DATA PROVIDED below:
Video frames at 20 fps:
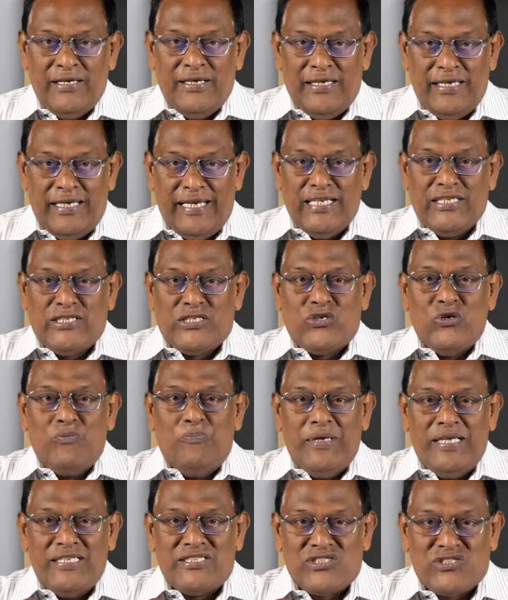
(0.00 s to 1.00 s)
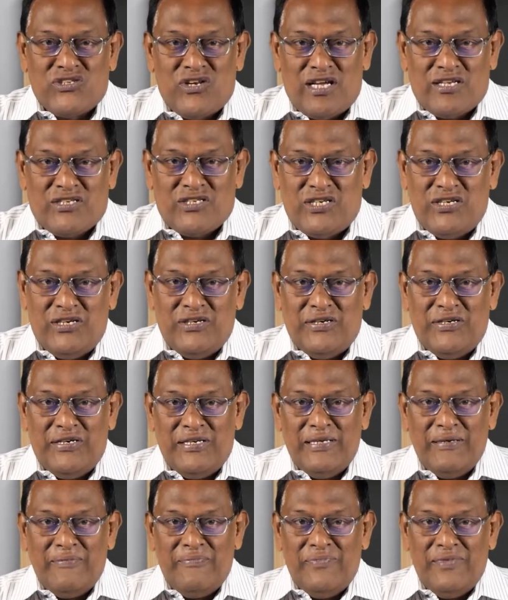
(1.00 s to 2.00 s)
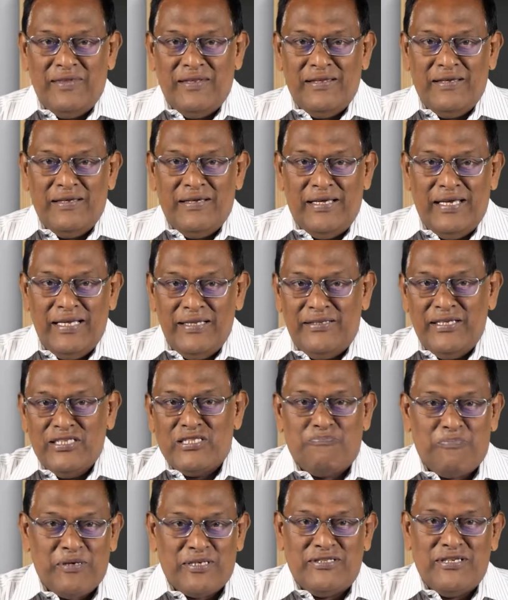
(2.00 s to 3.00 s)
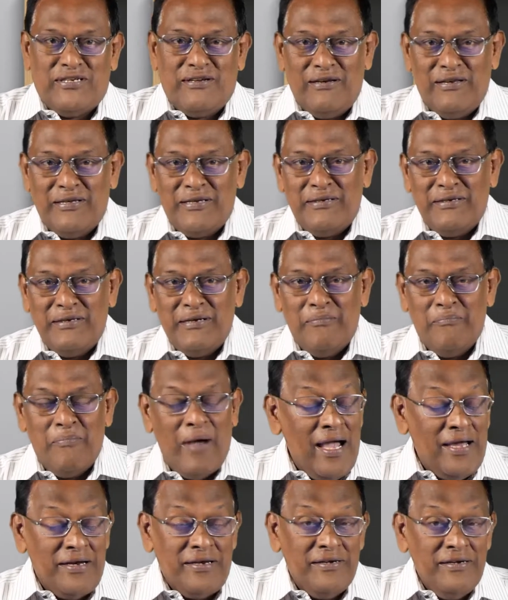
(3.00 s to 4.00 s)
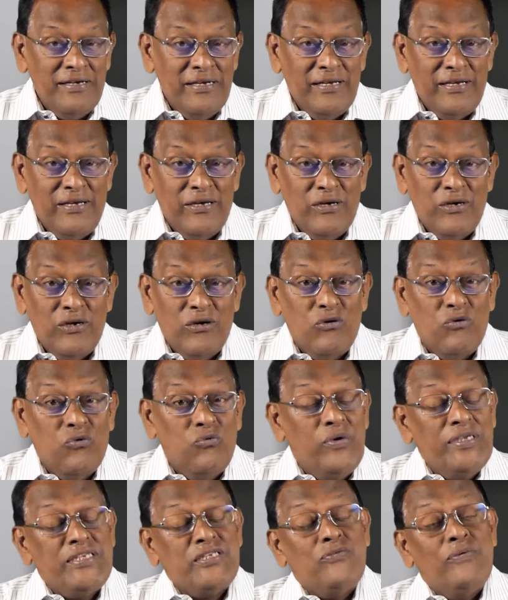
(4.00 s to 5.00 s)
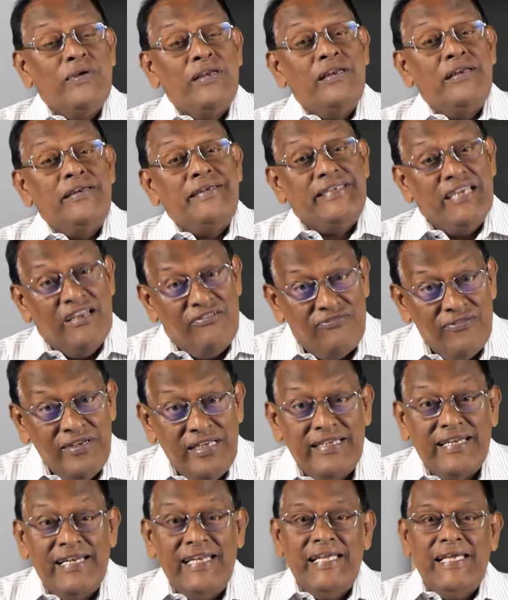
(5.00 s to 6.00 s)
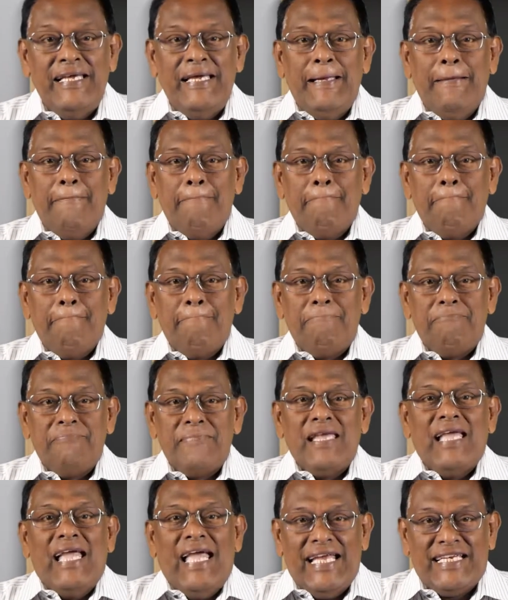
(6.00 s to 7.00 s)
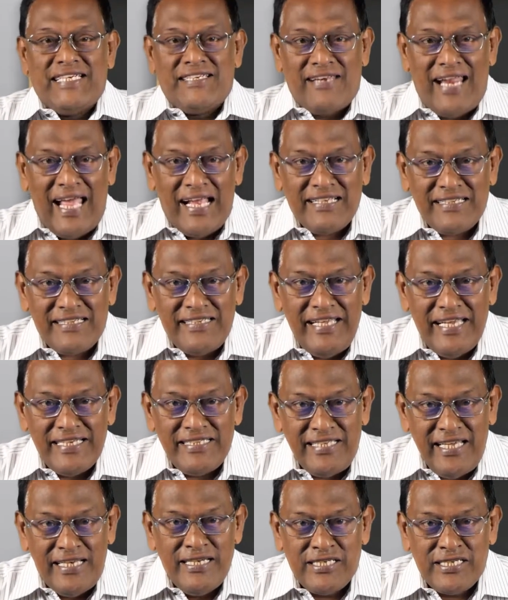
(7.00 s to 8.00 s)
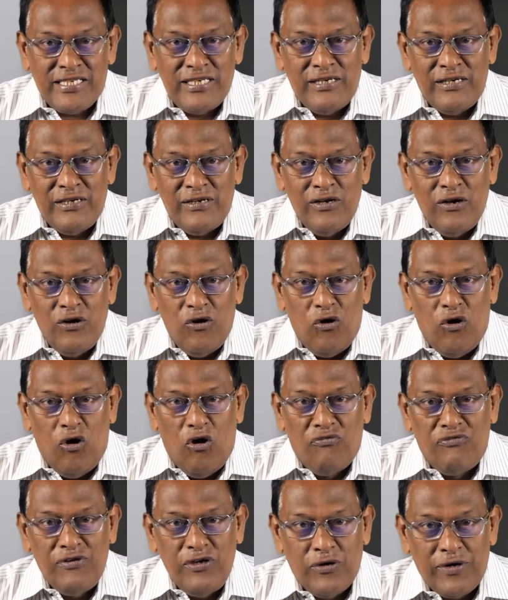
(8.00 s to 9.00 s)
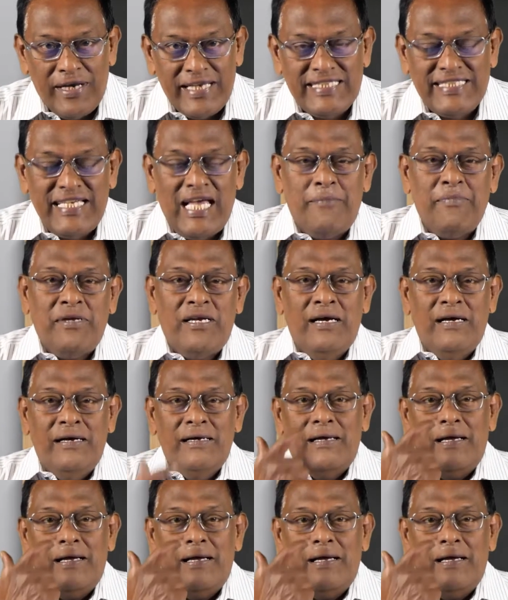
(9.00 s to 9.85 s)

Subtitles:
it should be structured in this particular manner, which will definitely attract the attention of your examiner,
End of DATA PROVIDED.
DATA PROVIDED below:
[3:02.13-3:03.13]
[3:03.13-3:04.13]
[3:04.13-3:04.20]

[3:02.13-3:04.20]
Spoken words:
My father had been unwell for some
End of DATA PROVIDED.
DATA PROVIDED below:
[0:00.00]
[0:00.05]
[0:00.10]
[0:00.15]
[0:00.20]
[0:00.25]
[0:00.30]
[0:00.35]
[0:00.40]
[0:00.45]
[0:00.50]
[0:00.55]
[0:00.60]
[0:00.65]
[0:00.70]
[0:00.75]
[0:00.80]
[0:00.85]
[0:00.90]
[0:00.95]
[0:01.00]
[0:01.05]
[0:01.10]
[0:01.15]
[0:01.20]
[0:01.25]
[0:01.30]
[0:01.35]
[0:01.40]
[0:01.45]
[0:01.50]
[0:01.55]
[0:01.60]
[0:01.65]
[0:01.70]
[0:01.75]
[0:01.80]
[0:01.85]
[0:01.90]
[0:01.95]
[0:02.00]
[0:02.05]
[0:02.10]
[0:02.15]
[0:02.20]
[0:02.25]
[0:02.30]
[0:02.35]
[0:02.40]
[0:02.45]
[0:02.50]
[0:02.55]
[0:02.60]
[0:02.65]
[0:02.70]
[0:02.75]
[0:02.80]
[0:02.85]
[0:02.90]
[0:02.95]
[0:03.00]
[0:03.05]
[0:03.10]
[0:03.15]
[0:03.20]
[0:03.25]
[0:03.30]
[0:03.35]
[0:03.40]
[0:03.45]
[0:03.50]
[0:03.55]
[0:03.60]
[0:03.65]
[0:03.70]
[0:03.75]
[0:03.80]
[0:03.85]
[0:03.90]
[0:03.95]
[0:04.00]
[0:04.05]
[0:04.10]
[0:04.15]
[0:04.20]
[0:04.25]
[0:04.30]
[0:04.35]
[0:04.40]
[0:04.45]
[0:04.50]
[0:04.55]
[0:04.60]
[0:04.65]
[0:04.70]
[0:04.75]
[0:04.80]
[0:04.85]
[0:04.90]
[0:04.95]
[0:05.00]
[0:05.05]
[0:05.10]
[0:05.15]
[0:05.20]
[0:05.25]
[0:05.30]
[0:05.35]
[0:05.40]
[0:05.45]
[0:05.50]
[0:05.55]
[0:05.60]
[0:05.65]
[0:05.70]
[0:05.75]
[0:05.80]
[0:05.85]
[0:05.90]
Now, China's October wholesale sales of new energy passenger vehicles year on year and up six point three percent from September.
End of DATA PROVIDED.
:: WHAT TO WORK ON ::
Look above for the line with "Video frames at"; quote it and every line after it, stopping after the line with "(9.00 s to 9.85 s)", exactly, with nothing added and without pictures.

:: REPLY ::
Video frames at 20 fps:
(0.00 s to 1.00 s)
(1.00 s to 2.00 s)
(2.00 s to 3.00 s)
(3.00 s to 4.00 s)
(4.00 s to 5.00 s)
(5.00 s to 6.00 s)
(6.00 s to 7.00 s)
(7.00 s to 8.00 s)
(8.00 s to 9.00 s)
(9.00 s to 9.85 s)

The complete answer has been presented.